Every record below must be returned word for word, with the pictures left out.

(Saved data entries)
BEGIN
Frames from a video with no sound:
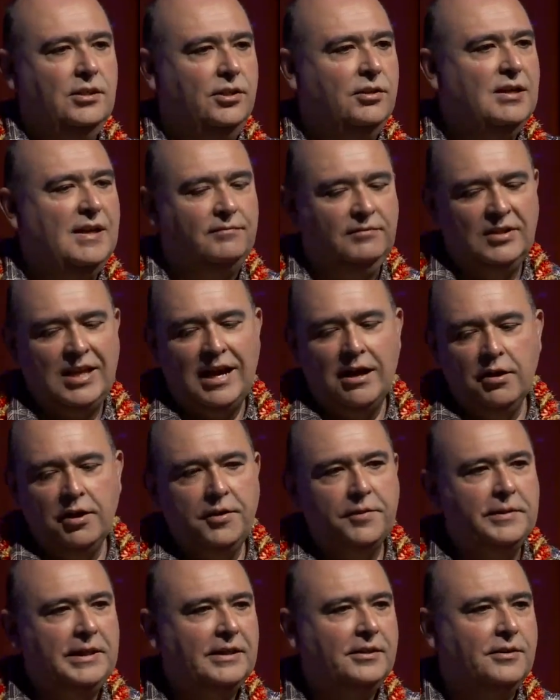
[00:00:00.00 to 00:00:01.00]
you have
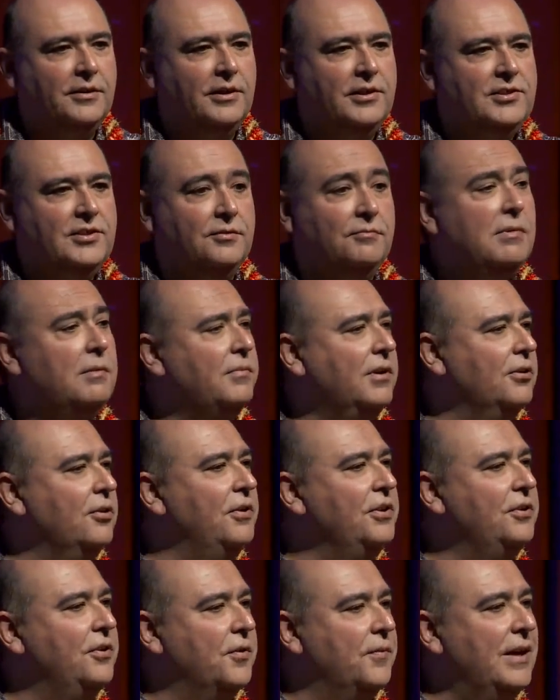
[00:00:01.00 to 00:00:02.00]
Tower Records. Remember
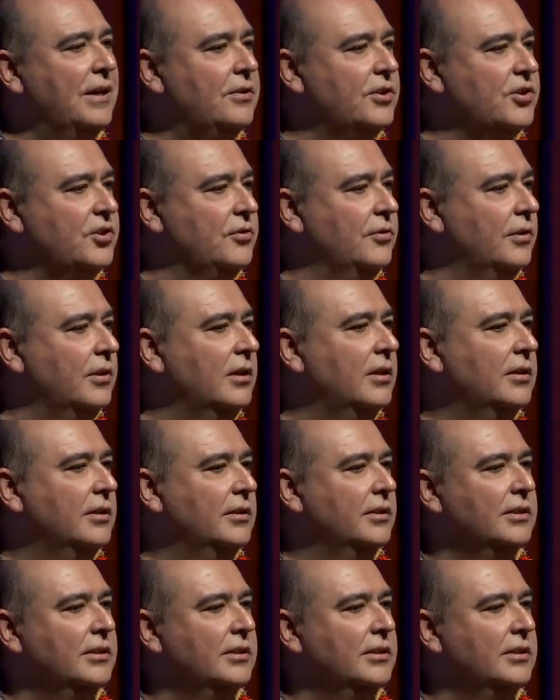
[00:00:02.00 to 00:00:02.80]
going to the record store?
END
Solution to this exercise:
Frames from a video with no sound:
[00:00:00.00 to 00:00:01.00]
you have
[00:00:01.00 to 00:00:02.00]
Tower Records. Remember
[00:00:02.00 to 00:00:02.80]
going to the record store?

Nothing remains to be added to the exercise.